I first became interested in Islam in 1995, at the age of 24. At that time, I was already a young teacher who has just got registered in marriage to another teacher, D. We rented a singe-storey terraced house and life was simple. However, my relationship with D was rocky. He had talked little about his hobby – rearing birds in cages and fish in aquariums - and had only revealed them when I became his lawfully-wedded wife. I was angry because I have sensitive skin that would breakout in rashes when it comes into contact with bird feathers, but it was too late to do anything. He refused to let go of his hobby.
Being miserable and left alone in the house most nights when D went out for tea-drinking sessions with his buddies, I started to read more and more. That was when I learned about Islam. I secretly learned to say the syahadah using the romanized version, but I was too scared to tell anyone about my interest. D, being a staunch Buddhist, would never go for Islam. My parents would be livid, so I kept the growing interest a secret. It was easy because D was seldom at home. My books about Islam were secretly kept in a box in the store-room.
However, I made a mistake that would cause me to wait 10 years before I get to recite the syahadah. I told my school teachers, Malay ladies whom I thought would help. I was wrong. I didn’t get the support I needed. Maybe it was because I was a married woman and they know D, maybe it was something else but I was disappointed to say the least.
After weeks of uncertainty, I decided to do it myself. I donned a baju kurung and with a scarf to cover my hair, I went to the Islamic religious office in town after school ends at 1.30pm. I stepped into the building and saw three Malay men in their 40s at the entrance. One of them at the table asked me what I wanted. I told him I wanted to know how to convert to Islam. He looked at me for some time, then told me that I would have to go to Perkim. Not sure where it is, I asked him again where the Perkim is, and he mentioned a place which is at the outskirts of town, and that it was usually opened at night. He did not give me any address or contact number, and as I looked around for advices, I realised that the men were not going to help me. Disappointed, I walked out of the building alone.
Perhaps it was too early for me to be a Muslim, perhaps it was a preparation of the type of welcome I was to expect from the community towards a single lady, so many perhaps. But their negative attitude and my school teachers’ gossips somehow put me off from going ahead with my plans to be an Islam convert. In my mind at that time, they were not ready to welcome me. If I were not able to get the support I’d need as a new convert from these people, then my conversion would be even more difficult. I might not survive mentally and spiritually on my own. Hence, I decided to postpone my plans for Islam for the time being.
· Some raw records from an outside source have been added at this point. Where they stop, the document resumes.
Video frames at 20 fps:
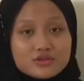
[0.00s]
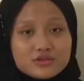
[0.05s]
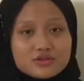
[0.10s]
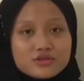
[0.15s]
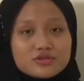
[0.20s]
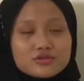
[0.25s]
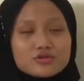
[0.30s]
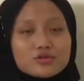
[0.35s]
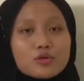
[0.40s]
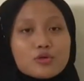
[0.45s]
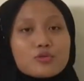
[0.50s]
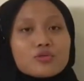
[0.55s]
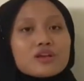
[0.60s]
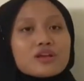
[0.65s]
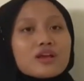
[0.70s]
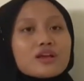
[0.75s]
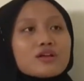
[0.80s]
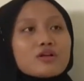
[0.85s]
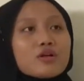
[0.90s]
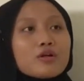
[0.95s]
used so we
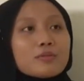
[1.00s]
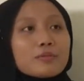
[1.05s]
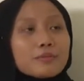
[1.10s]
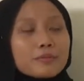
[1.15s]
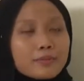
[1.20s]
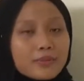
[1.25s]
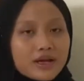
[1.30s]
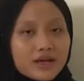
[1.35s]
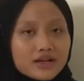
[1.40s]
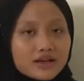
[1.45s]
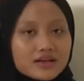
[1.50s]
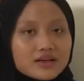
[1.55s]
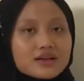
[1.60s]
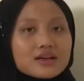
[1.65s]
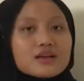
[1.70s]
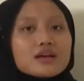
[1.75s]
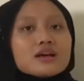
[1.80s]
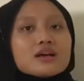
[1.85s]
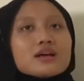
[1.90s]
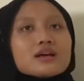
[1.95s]
can
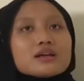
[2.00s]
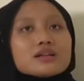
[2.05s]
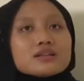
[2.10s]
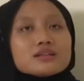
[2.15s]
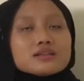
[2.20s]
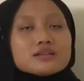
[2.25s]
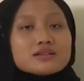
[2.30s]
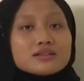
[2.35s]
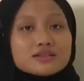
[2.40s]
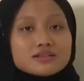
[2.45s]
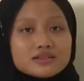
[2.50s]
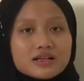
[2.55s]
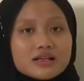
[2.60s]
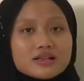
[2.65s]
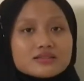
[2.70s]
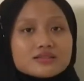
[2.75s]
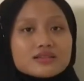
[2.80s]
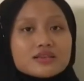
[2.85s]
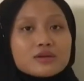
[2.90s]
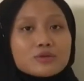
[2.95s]
compare the
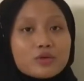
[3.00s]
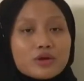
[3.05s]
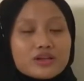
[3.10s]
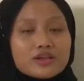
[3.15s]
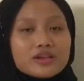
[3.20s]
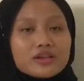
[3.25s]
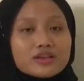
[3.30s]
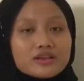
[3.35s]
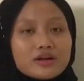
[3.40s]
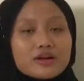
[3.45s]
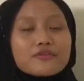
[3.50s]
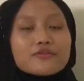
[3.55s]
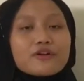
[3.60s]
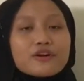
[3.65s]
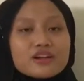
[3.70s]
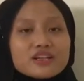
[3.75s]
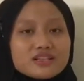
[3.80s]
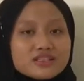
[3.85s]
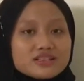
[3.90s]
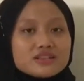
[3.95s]
results in one data
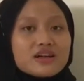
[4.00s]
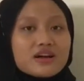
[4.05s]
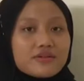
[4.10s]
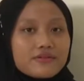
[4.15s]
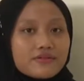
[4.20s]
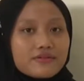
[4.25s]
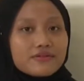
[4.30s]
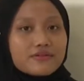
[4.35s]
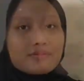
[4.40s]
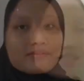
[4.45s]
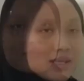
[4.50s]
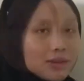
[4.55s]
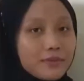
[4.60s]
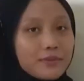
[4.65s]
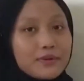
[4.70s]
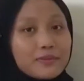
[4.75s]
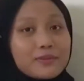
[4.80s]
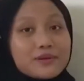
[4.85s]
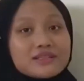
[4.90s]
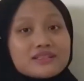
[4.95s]
for each graph. The same
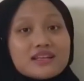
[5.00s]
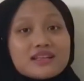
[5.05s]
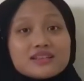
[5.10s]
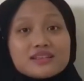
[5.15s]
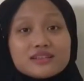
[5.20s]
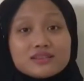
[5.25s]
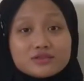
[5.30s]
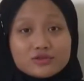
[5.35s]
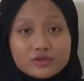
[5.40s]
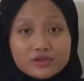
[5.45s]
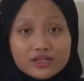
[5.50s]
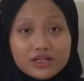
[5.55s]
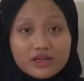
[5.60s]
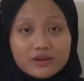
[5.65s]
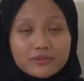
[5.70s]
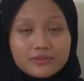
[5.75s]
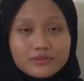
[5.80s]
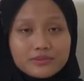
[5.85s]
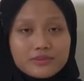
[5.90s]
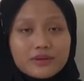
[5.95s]
purpose as
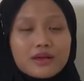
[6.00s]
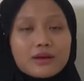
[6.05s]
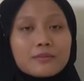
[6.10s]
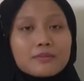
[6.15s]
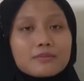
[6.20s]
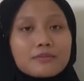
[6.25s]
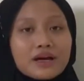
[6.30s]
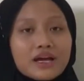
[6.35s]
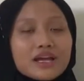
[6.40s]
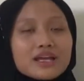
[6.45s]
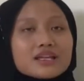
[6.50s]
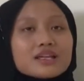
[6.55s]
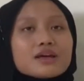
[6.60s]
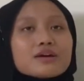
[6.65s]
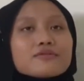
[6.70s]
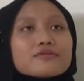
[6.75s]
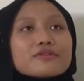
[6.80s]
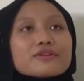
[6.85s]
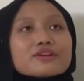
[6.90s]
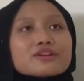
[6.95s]
histogram,
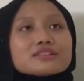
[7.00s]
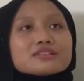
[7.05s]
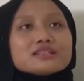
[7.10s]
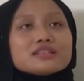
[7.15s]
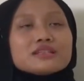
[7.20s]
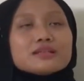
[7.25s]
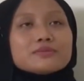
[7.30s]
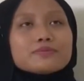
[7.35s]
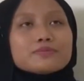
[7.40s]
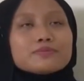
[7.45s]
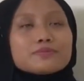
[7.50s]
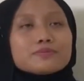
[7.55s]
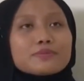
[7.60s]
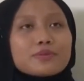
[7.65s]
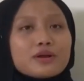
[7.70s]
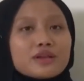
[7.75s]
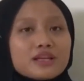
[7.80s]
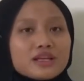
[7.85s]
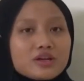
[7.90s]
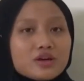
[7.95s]
but frequency
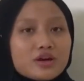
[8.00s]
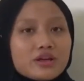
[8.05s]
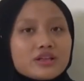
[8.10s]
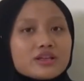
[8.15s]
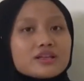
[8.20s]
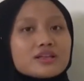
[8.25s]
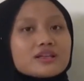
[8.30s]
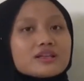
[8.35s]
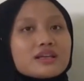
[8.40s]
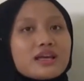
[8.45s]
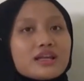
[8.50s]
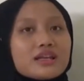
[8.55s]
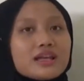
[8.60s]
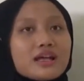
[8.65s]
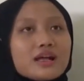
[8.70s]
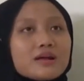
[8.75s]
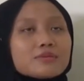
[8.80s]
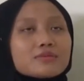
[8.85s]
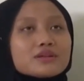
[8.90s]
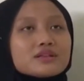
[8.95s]
polygon can
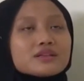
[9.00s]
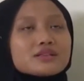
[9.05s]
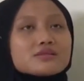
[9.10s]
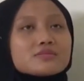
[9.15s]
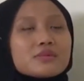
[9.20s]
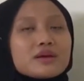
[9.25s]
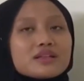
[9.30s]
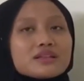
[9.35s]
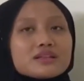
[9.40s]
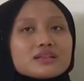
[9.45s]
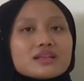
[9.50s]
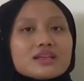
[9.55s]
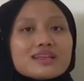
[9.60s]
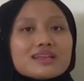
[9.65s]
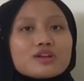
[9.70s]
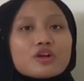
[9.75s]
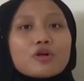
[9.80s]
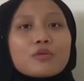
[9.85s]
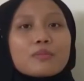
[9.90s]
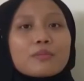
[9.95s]
help us better
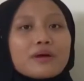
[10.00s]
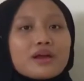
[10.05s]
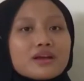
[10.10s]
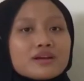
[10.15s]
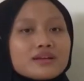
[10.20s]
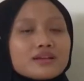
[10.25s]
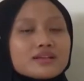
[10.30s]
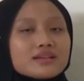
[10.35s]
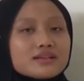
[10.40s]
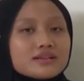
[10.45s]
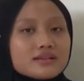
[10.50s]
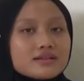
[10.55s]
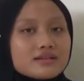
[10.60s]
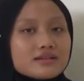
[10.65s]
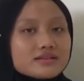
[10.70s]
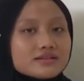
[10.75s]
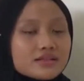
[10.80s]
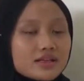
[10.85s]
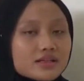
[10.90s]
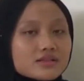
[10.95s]
in comparing the
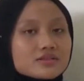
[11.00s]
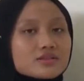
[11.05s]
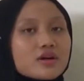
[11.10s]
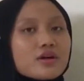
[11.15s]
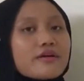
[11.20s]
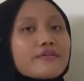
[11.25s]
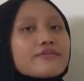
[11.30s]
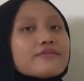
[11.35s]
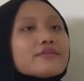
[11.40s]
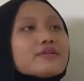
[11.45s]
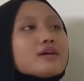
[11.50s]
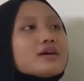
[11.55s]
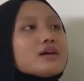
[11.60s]
results of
I always believe that if God wants me to be a Muslim, He’d give me another chance at another time, with better support. I held on to that belief, and kept it a secret from my family and D,with whom I eventually reconciled but our marriage continued to be rocky until it was dissolved. What I didn’t know was, it would take me ten long years before the right time came for me to venture forward into the world of Islam.
I got interested in Islam in 1995 but couldn’t go forward.
I got my chance again in 2005 and learned more about Islam and my interest was renewed.
This time around, it was the right time… I finally recited the two-kalimah syahadah in 2006.